Хотелось бросить тут все к чертовой матери и уехать куда глаза глядят — да куда там: в Ковалевку еще можно было пойти, а на выезде из нее — в сторону Николаева, милицейский вооруженный кордон выставлен был — задерживали там каждого, кто пытался из этого ада вырваться и назад, в село, возвращали. При этом людей строго предупреждали: «Еще раз попадетесь — расстреляем!»
Складывалось такое впечатление, что нас тут кто-то специально решил голодом уморить. Только мы не могли понять: за что?! Чем мы перед государством провинились? И мы тогда еще не знали, что весь народ Украины, точно так же, как и в нашем селе, от голода вымирал.
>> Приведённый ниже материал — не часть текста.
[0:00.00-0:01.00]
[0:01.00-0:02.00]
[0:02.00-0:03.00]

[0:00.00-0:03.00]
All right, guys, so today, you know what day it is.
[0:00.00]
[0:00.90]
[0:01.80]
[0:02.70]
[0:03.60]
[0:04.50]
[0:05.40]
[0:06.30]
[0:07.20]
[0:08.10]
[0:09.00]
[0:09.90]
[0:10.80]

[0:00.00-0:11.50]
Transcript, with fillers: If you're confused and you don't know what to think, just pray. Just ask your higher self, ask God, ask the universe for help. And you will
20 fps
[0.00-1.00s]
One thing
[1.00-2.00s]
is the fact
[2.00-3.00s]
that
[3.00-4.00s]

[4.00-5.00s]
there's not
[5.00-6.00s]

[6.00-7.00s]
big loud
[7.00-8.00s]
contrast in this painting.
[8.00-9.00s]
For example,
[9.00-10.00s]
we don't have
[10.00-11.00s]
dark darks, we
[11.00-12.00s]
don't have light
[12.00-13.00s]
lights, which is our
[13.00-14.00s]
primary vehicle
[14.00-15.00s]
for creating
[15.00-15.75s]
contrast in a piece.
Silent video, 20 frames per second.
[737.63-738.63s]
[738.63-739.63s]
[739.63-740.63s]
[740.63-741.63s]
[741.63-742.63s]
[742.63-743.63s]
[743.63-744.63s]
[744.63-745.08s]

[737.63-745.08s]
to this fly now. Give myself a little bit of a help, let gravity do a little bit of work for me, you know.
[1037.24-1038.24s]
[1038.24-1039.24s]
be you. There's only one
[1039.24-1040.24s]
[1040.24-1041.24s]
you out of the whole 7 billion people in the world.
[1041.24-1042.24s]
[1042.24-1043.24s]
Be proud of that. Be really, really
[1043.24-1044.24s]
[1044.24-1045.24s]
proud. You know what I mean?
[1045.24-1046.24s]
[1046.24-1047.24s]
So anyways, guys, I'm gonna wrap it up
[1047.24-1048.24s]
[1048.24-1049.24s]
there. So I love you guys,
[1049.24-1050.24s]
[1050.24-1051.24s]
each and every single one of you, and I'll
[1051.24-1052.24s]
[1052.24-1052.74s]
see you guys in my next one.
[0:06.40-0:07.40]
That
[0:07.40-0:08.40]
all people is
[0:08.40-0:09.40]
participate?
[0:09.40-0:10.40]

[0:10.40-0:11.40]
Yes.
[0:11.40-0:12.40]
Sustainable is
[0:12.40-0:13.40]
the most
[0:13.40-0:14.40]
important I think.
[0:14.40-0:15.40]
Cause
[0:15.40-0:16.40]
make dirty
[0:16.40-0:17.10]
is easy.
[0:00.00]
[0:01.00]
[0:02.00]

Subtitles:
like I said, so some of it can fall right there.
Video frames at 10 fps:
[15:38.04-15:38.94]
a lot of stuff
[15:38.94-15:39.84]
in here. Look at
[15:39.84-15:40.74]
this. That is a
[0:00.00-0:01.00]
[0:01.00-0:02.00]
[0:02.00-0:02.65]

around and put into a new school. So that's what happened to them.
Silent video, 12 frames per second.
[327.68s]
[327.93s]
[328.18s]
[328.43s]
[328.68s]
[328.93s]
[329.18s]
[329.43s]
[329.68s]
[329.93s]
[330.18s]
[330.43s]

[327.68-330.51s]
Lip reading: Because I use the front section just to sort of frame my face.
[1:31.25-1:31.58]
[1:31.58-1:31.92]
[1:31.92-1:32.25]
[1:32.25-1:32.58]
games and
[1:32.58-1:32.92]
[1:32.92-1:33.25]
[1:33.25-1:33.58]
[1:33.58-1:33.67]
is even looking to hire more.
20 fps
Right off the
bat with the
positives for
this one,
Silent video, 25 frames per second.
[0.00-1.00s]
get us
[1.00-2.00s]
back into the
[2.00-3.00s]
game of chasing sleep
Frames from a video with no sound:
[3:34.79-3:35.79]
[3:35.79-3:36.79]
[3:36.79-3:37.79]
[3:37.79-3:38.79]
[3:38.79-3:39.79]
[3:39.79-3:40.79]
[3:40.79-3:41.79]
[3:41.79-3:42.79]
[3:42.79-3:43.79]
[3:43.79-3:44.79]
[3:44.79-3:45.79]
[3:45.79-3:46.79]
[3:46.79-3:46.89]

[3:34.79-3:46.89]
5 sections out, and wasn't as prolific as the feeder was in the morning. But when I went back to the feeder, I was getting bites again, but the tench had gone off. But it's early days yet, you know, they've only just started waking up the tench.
Помню, уже зимой 1932 года сам председатель колхоза по домам ходить стал и тех, кто еще мог хоть как-то двигаться, со слезами на глазах уговаривать, на работу выйти — на ферму. Говорит: коровы не доенные стоят, орут…
Спрятала я тогда на теле грелку для молока, укуталась тряпками и поползла на ферму, думаю: вдруг удастся немного молока домой принести. Прихожу я туда, а там, в занесенном снегом коровнике, худющие коровы почти по вымя в замершем навозе стоят и орут они дико. Отыскала я нашу корову Миланку, а она вся грязная и худющая в коровнике стоит, вымя ее распухло — смотрит она на меня своими большущими глазами, а в них слезы,… так мне ее жалко стало!.. Обняла я ее за шею и так и стояли мы вместе, плакали. А она мне тогда так и не далась подоиться — к вымени ее дотронуться было невозможно, больно ей было.